Robert Badinter, ancien ministre de la Justice, est mort

Une grande figure de l'histoire politique française vient de s'éteindre. Robert Badinter, ancien ministre de la Justice sous François Mitterrand (1981-1986), est mort à l'âge de 95 ans, a confirmé sa collaboratrice à l'AFP. Il avait fait abolir la peine de mort en 1981, devant le Parlement.
Né en 1928 à Paris, Robert Badinter à 14 ans quand son père est arrêté par la Gestapo pendant l'occupation nazie, avant d'être déporté et mourir dans un camp de concentration.
Après des études de droit, Robert Badinter devient avocat. C’est pendant sa carrière qu’il s'illustre en évitant la peine capitale à de nombreux criminels comme Patrick Henry, finalement condamné à la prison à perpétuité pour le meurtre d’un enfant en 1977. Entre 1977 et 1980, cinq criminels jugés aux assises et défendus par Robert Badinter échappent ainsi à la guillotine.
Abolition de la peine de mort
Socialiste et proche de François Mitterrand, il est nommé ministre de la Justice en juin 1981 après l'arrivée au pouvoir du PS. Dès sa prise de poste, il présente le projet de loi d’abolition de la peine de mort: "J'ai l'honneur de demander à l'Assemblée nationale l'abolition de la peine de mort en France. Demain, grâce à vous, la justice française ne sera plus une justice qui tue", lance-t-il devant les députés.
"Ceux qui croient à la valeur dissuasive de la peine de mort méconnaissent la vérité humaine. La passion criminelle n'est pas plus arrêtée par la peur de la mort que d'autres passions ne le sont. La peur de la mort n'a jamais arrêté d'autres passions", martèle Robert Badinter.
"Seule pour la peine de mort on a inventé l'idée que la peur de la mort retient l'homme dans ses passions extrêmes", poursuit le ministre de la Justice.
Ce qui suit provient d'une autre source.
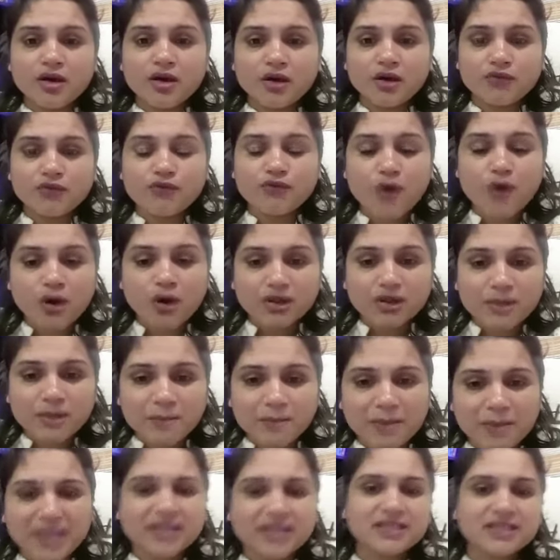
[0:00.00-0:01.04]
for the
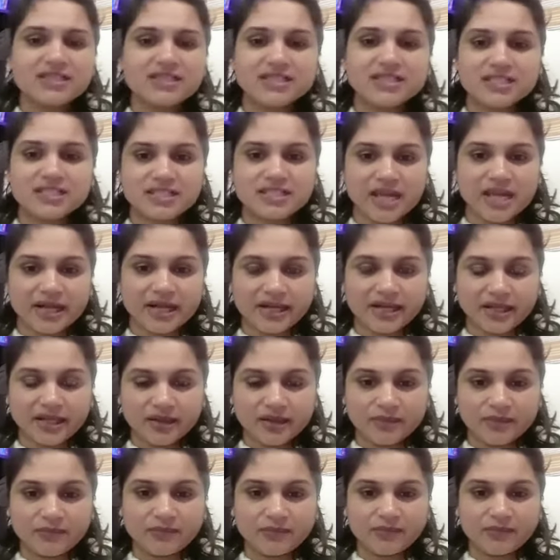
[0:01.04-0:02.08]
better understanding
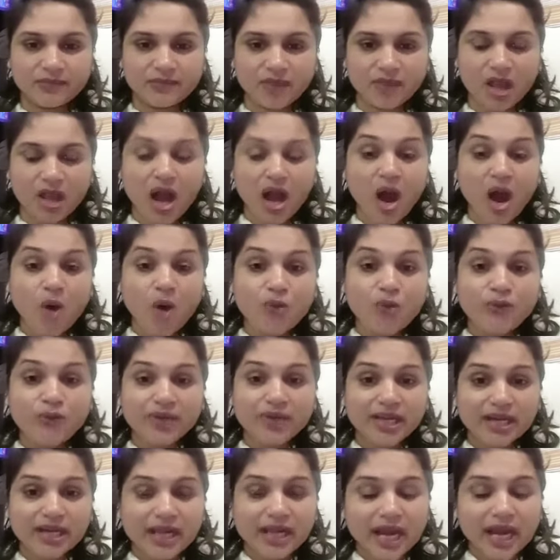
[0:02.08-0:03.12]
how we
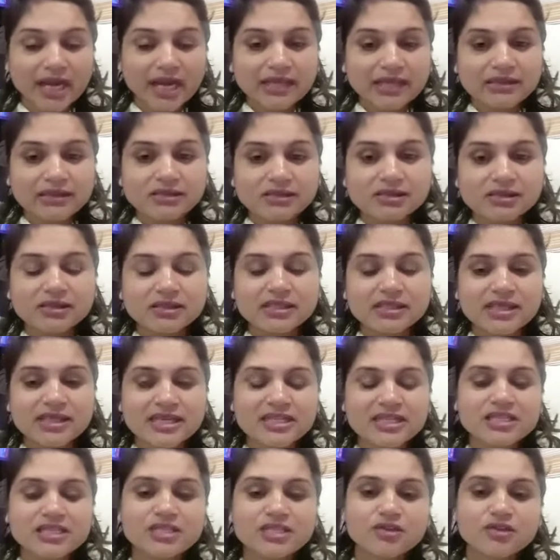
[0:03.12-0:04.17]
can handle the
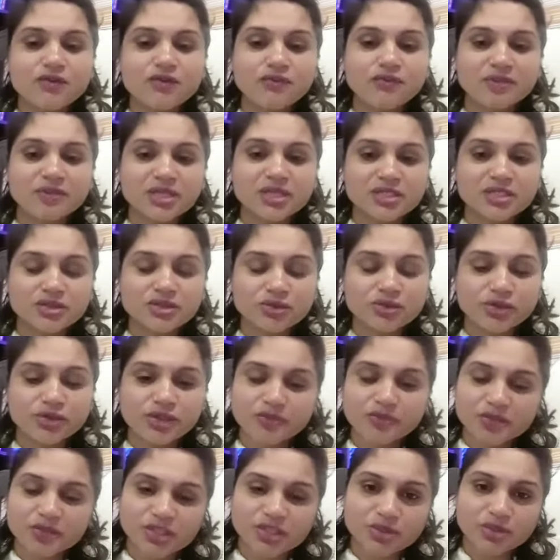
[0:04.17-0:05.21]
cases of PCOD,
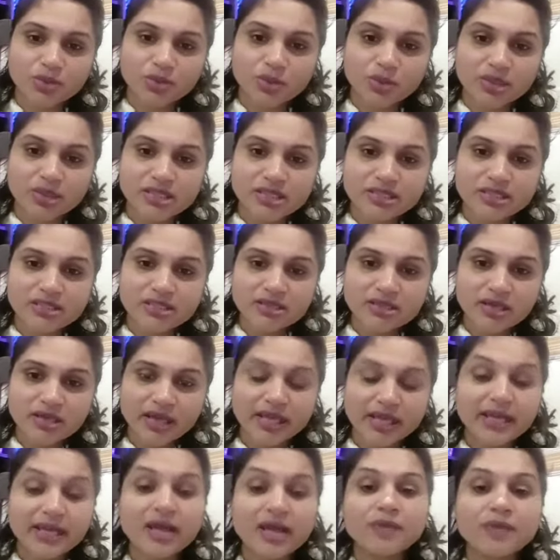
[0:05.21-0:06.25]

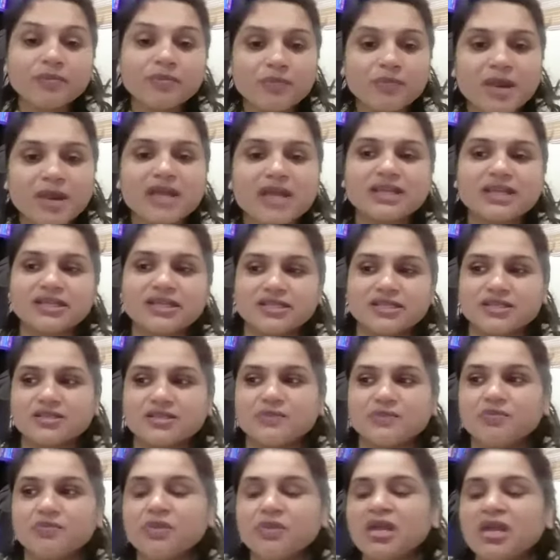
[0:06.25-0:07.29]
PCOS in our practice,
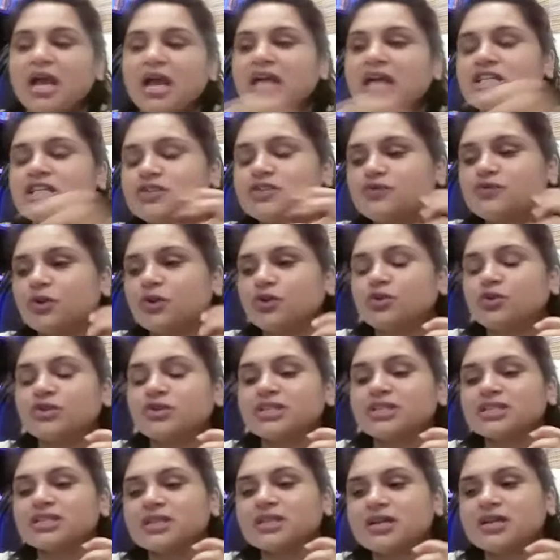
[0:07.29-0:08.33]
I just want to
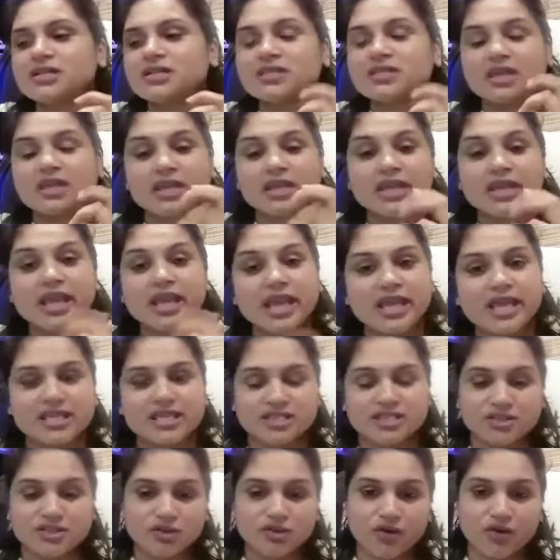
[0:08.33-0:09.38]
discuss a
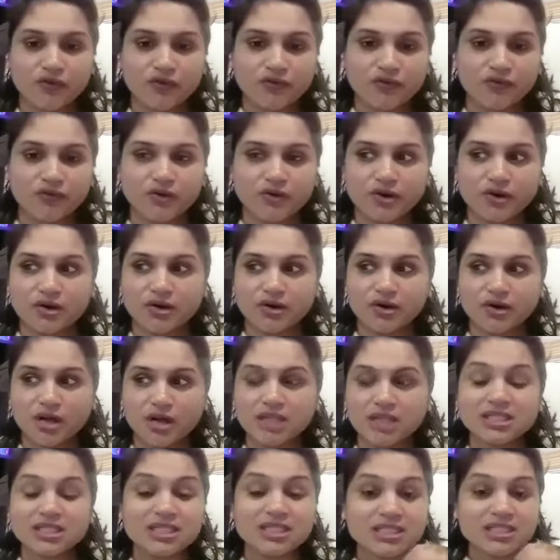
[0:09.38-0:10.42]
case of
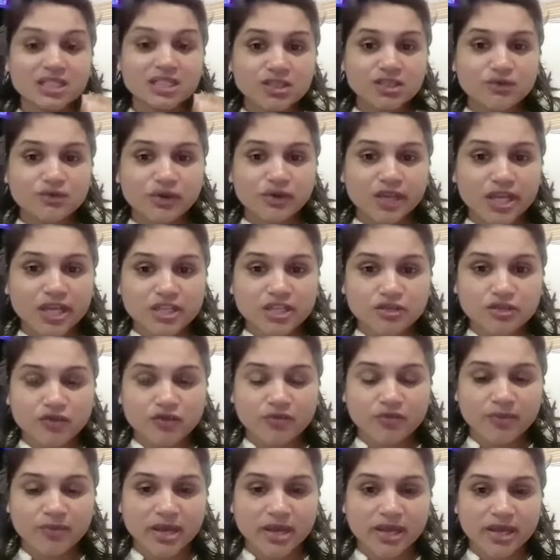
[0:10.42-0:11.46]
a successful case of
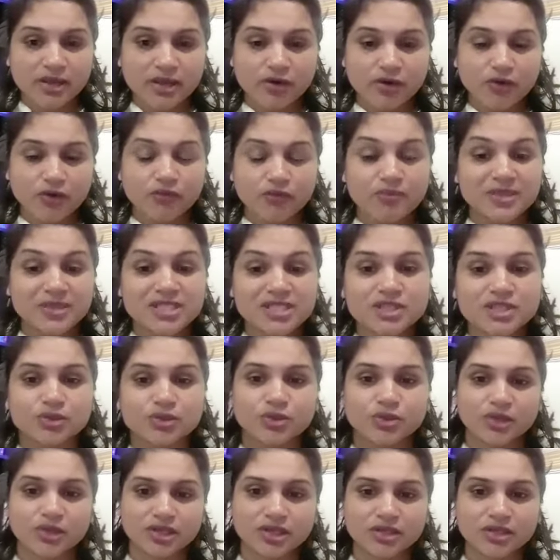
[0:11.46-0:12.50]

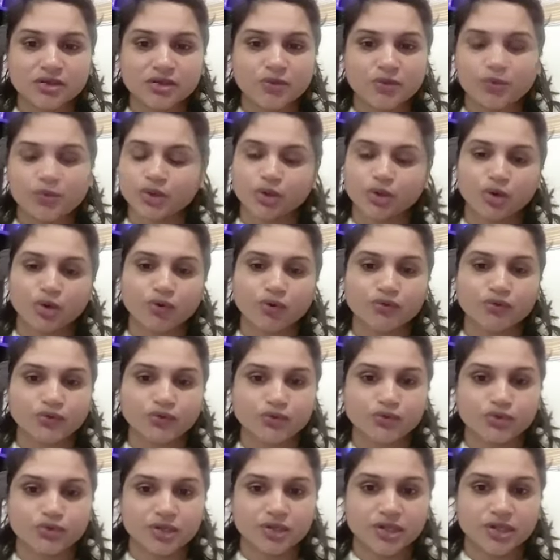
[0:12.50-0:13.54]
PCOD with all of you
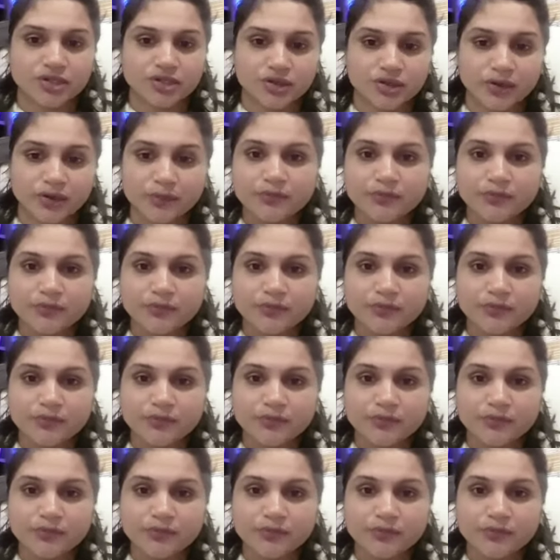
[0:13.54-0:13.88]
today here.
Son projet de loi est adopté par l’Assemblée nationale grâce à la majorité de gauche puis par le Sénat et promulgué le 10 octobre 1981.
Son combat contre la peine de mort ne s'achève pas avec son abolition en 1981. Robert Badinter il participe au premier Congrès mondial contre la peine de mort en 2001 et qualifie l'exécution du dictateur irakien Saddam Hussein en 2006 de "faute politique majeure" avant de militer pour l'inscription de l'abolition de la peine de mort dans la constitution.
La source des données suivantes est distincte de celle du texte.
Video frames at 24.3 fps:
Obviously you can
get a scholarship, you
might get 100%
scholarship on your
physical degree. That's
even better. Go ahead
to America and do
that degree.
En 2021, il est ulcéré quand des manifestants brandissent une tête d'Emmanuel Macron au bout d'une pique: "La représentation d'une tête au bout d'une pique est à mes yeux absolument et totalement condamnable", dénonce-t-il.
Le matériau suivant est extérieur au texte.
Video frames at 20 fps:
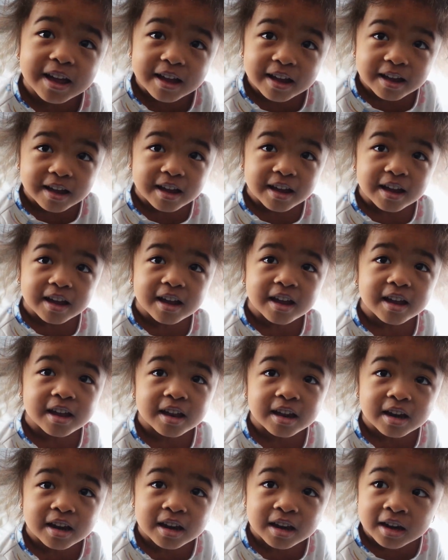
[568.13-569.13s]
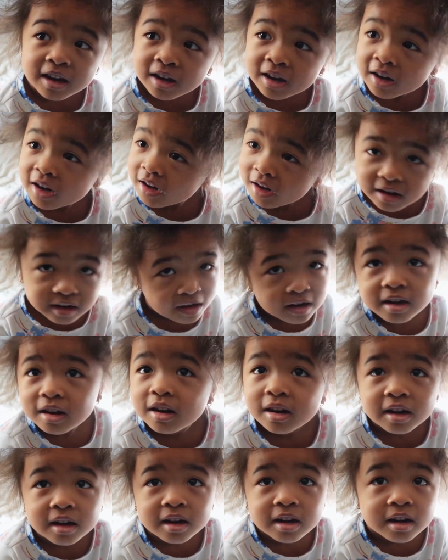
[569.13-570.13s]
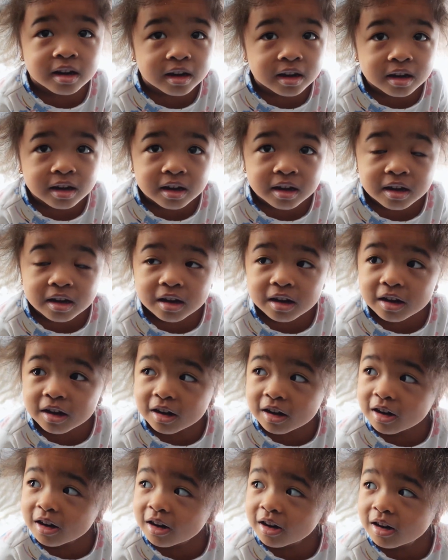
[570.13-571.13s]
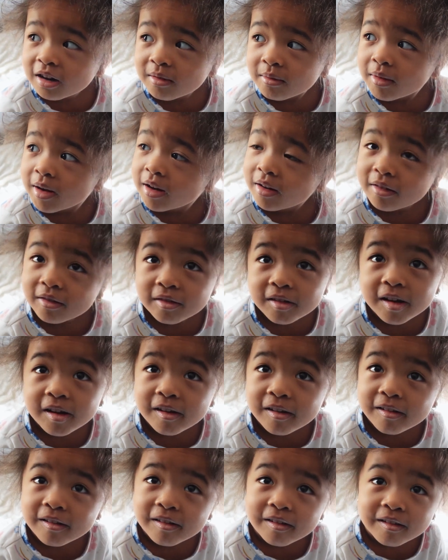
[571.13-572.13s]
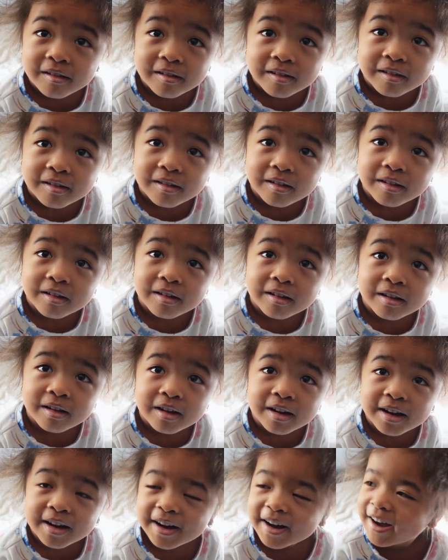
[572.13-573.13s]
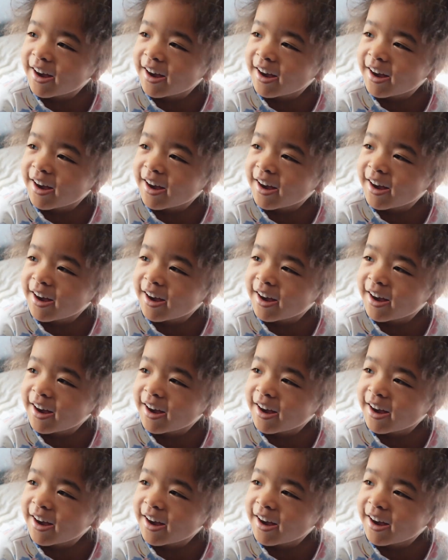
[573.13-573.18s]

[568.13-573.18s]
You know what today is? What day is it today? Um, I don't know. Friday.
Défense des droits des homosexuels
A la tête du ministère de la Justice, Robert Badinter s’illustre aussi dans son combat pour les droits des homosexuels en dépénalisant les relations homosexuelles avec des mineurs de plus de 15 ans, promesse de François Mitterrand pendant sa campagne pour la présidentielle de 1981.
Comme dans son combat contre la peine de mort, sa lutte dépasse les frontières et se poursuit après ses victoires politiques en France. Il plaide ainsi pour une "dépénalisation universelle de l'homosexualité".
Président du Conseil constitutionnel puis sénateur
Nommé président du Conseil constitutionnel en 1986 par François Mitterrand, il quitte ses fonctions en 1995. Il devient alors sénateur des Hauts-de-Seine jusqu’en 2011, avant de se consacrer à la littérature.